* [Work request] Scan the entries below and report only how many lines contain "would".

* [Material provided]

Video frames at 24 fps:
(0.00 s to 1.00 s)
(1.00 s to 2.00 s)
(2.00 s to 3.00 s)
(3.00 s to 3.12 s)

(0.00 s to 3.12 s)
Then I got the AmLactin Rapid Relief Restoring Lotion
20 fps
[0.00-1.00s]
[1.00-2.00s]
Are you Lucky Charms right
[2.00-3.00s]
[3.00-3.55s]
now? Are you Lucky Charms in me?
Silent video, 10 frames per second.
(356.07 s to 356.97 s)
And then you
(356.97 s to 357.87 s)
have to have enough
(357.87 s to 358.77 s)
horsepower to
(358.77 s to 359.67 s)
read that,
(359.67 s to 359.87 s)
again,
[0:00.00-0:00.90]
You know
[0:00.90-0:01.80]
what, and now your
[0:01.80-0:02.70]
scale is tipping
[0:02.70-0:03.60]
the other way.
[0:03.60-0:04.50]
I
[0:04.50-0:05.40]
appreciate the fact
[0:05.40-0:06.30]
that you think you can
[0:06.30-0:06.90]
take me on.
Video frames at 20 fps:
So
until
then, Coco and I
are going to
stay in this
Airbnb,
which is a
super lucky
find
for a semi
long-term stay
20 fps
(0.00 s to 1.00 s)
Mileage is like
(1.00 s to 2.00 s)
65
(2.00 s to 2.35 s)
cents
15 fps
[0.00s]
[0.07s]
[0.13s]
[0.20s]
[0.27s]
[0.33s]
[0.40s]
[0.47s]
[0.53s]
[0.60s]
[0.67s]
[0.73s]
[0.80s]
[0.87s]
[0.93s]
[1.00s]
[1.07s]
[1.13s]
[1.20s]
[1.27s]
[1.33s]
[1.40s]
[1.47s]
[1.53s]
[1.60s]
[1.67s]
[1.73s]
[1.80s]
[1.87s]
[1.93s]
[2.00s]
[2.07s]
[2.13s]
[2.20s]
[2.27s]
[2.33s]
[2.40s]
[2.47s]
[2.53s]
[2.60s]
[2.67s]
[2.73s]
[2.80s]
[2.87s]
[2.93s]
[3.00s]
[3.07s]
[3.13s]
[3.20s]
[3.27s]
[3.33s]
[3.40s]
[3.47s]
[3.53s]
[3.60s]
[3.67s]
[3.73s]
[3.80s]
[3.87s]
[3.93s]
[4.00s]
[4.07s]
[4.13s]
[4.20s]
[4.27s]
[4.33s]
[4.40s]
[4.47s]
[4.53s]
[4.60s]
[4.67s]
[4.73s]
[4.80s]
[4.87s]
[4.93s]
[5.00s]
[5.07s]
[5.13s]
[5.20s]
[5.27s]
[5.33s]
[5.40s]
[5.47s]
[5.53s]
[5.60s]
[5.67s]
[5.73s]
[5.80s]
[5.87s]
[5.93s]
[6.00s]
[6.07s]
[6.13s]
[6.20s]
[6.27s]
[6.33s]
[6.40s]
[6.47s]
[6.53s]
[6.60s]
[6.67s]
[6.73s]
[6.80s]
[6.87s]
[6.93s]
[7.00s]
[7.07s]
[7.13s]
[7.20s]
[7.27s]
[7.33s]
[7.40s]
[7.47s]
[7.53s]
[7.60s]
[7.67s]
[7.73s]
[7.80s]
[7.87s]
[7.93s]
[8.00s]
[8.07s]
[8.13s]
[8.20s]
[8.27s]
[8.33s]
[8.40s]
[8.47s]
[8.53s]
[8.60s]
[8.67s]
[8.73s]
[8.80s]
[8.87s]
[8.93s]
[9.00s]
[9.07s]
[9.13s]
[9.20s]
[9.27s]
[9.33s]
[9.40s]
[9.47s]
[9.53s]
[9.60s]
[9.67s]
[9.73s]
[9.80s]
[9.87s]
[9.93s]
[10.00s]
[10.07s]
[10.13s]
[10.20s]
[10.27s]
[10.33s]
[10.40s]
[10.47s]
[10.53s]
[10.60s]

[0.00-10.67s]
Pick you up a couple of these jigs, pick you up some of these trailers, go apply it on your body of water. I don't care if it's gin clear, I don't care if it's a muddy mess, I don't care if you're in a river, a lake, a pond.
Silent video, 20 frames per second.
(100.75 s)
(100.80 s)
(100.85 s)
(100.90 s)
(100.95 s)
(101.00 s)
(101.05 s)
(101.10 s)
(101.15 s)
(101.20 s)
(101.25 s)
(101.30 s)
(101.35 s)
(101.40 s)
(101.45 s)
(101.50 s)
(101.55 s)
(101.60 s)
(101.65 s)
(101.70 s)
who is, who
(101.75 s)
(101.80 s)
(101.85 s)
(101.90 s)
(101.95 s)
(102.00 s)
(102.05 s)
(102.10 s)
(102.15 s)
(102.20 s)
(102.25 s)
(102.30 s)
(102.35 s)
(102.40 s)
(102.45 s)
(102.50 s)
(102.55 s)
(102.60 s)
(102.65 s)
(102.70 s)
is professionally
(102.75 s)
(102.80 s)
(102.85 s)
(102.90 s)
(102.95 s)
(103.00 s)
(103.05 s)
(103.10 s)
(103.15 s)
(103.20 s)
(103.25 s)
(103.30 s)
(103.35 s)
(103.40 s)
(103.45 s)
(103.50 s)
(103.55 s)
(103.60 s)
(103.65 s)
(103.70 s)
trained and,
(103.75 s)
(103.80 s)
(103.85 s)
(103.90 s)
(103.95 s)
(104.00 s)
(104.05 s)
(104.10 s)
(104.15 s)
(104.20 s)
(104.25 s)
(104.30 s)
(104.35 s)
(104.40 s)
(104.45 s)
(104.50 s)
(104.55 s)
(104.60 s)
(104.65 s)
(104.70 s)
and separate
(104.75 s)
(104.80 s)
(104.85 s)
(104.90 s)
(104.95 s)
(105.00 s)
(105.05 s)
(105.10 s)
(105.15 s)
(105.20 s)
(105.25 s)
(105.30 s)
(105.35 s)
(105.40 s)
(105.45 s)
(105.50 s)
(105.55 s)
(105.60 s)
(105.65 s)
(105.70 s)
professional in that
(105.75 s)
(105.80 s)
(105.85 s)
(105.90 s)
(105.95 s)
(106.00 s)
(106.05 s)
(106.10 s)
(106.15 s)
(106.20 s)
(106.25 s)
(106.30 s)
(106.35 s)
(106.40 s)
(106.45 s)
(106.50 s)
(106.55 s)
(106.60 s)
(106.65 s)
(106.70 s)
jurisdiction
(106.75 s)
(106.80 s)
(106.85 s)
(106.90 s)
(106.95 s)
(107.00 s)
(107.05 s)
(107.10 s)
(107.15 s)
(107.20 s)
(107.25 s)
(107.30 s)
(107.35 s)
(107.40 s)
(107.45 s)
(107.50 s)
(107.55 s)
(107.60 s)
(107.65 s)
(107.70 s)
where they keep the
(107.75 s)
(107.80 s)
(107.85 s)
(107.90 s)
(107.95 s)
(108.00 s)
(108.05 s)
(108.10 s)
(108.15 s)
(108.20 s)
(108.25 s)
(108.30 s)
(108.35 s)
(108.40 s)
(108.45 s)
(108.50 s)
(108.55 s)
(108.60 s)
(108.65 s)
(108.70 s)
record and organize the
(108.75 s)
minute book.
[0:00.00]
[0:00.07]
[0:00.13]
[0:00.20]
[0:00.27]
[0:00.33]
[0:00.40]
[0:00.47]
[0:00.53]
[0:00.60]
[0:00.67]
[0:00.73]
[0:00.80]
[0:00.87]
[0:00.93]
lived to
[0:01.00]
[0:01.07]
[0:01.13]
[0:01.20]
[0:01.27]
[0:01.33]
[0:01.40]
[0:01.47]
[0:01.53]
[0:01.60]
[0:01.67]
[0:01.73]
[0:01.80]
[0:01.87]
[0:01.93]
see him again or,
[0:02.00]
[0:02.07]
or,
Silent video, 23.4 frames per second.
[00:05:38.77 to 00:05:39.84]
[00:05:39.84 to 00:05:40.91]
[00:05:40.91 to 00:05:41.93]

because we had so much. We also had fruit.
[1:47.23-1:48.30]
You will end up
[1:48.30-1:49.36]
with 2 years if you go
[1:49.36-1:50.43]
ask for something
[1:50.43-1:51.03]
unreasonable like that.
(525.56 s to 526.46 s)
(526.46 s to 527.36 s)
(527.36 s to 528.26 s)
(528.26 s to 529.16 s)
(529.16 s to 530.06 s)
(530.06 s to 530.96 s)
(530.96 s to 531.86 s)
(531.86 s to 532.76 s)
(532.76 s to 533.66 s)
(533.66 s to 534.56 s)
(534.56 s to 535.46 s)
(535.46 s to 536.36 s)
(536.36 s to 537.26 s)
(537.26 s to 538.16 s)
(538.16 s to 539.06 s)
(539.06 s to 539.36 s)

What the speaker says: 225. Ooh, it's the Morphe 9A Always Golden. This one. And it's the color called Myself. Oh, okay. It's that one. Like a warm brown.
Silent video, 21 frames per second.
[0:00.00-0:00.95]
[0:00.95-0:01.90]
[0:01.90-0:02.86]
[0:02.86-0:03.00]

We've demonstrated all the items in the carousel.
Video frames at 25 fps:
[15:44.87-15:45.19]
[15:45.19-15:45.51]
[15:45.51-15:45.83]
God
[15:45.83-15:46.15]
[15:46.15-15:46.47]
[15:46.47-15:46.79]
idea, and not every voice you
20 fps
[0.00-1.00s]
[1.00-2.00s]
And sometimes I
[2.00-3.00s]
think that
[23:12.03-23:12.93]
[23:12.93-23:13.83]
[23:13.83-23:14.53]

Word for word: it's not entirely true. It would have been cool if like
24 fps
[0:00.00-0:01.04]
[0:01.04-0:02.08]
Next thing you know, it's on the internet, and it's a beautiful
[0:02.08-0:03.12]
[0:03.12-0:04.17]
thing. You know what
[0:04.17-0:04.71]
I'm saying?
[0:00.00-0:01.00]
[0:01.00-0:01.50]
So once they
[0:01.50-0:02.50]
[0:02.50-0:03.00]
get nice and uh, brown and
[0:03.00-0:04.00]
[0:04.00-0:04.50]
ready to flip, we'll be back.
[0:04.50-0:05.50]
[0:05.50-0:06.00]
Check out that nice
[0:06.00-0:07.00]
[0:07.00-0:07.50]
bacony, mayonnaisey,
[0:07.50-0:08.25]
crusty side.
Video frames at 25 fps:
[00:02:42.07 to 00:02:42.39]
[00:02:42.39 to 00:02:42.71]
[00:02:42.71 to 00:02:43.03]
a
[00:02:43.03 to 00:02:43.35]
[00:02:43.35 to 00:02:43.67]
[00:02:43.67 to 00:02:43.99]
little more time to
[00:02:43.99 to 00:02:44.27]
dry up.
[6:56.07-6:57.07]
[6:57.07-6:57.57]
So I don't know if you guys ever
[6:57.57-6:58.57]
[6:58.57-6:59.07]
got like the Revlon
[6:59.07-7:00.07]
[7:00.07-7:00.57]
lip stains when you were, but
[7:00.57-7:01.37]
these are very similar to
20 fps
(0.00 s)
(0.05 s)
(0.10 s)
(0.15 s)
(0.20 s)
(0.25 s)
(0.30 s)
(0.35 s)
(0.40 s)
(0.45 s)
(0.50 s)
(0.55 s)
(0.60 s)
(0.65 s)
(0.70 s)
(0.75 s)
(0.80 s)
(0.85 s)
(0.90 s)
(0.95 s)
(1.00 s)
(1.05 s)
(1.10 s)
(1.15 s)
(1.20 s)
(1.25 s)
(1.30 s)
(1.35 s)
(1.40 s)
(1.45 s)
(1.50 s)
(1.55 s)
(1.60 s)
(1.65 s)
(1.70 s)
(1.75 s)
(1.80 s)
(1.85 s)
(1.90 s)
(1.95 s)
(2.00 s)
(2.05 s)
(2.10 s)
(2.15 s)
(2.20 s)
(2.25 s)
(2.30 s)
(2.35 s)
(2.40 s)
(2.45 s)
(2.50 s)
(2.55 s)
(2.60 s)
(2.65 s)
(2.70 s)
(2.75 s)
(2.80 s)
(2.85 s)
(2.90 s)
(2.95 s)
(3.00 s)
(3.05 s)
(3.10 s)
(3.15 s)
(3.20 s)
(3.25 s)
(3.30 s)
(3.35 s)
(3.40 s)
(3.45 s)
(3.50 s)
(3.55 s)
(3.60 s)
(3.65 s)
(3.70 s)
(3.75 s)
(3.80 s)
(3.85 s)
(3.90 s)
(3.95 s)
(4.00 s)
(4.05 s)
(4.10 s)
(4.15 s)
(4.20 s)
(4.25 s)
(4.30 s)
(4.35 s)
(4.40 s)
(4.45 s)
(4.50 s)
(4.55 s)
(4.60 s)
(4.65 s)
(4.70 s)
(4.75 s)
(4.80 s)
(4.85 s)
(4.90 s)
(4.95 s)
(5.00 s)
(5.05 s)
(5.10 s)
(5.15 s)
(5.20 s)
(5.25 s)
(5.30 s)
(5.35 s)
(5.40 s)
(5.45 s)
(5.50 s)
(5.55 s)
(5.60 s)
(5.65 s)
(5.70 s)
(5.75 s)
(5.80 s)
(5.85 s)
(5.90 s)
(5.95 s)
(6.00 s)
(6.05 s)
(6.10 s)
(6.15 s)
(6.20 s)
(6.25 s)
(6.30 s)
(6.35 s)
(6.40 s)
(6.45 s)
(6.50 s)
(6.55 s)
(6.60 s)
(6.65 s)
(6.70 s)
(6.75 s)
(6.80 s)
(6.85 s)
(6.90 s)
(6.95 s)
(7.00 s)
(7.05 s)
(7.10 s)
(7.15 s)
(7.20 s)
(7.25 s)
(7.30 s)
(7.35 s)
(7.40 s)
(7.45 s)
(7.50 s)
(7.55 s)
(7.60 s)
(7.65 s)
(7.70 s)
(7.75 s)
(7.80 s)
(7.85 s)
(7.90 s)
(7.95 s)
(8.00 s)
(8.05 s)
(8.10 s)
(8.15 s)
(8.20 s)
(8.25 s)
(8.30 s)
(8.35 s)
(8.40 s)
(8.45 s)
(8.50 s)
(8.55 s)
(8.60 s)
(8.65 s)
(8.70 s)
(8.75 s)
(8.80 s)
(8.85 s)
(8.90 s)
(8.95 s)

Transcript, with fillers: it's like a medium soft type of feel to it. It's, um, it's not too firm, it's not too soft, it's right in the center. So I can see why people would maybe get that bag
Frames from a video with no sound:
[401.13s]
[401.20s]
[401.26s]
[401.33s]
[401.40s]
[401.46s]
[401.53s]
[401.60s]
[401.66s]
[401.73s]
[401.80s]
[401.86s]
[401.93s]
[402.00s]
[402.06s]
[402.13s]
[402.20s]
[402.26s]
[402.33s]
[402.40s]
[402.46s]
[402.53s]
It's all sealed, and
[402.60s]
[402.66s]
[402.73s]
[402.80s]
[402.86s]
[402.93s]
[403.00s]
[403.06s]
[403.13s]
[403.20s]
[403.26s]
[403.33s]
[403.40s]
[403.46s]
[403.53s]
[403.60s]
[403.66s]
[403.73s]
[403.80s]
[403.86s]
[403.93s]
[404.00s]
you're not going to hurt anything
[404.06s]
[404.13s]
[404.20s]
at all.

* [Finished exercise] 2